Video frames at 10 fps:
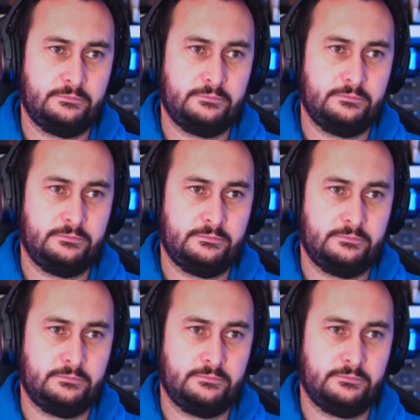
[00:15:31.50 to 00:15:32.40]

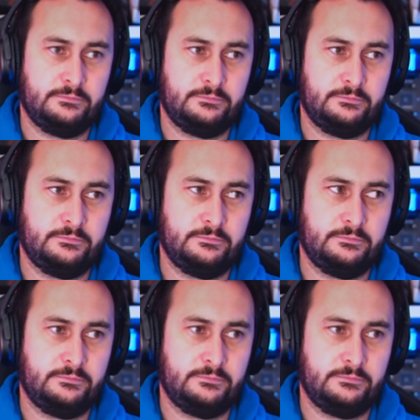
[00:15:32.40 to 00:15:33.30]

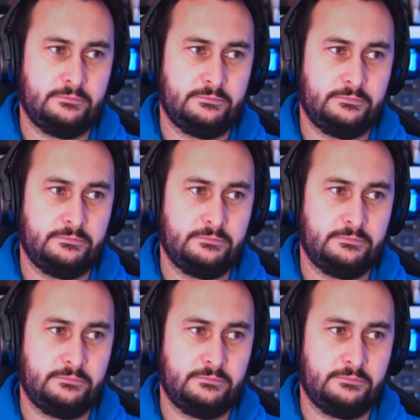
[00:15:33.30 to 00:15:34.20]

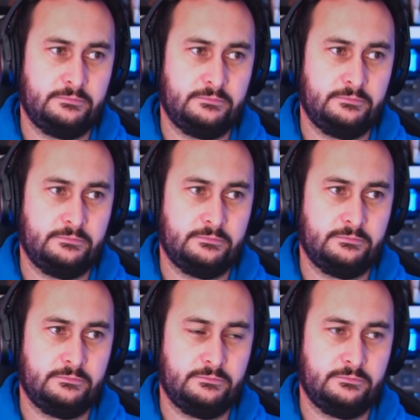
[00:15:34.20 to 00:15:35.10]

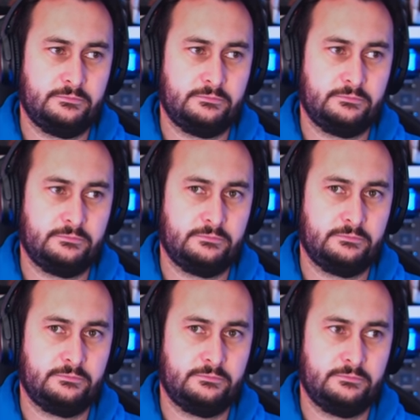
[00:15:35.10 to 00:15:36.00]

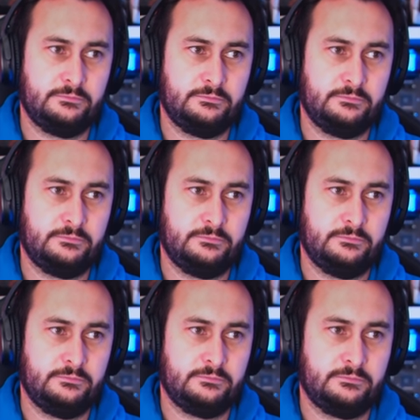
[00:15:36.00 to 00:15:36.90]

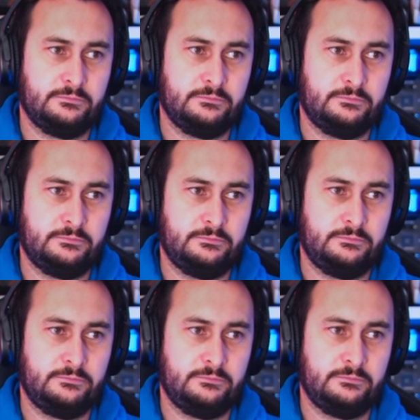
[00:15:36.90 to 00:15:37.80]

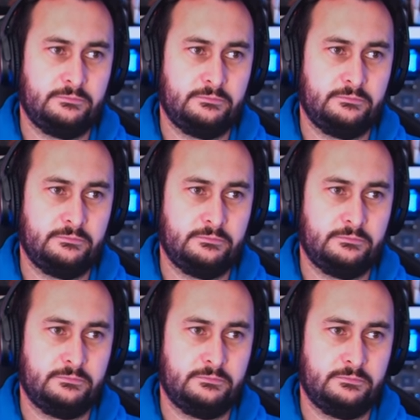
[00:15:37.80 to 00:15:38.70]

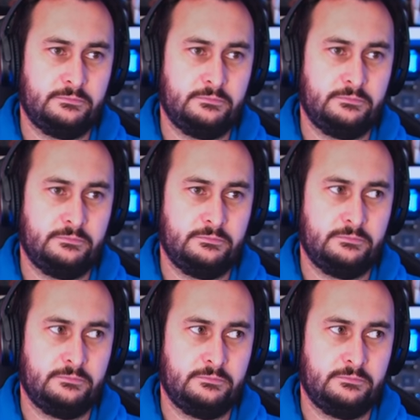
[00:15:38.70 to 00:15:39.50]
(not speaking)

▬▬▬▬▬▬▬▬▬▬

→ WHAT IS NEEDED
Return the whole listing, word for word, and leave out every picture.

→ OUTPUT BELOW
Video frames at 10 fps:
[00:15:31.50 to 00:15:32.40]

[00:15:32.40 to 00:15:33.30]

[00:15:33.30 to 00:15:34.20]

[00:15:34.20 to 00:15:35.10]

[00:15:35.10 to 00:15:36.00]

[00:15:36.00 to 00:15:36.90]

[00:15:36.90 to 00:15:37.80]

[00:15:37.80 to 00:15:38.70]

[00:15:38.70 to 00:15:39.50]
(not speaking)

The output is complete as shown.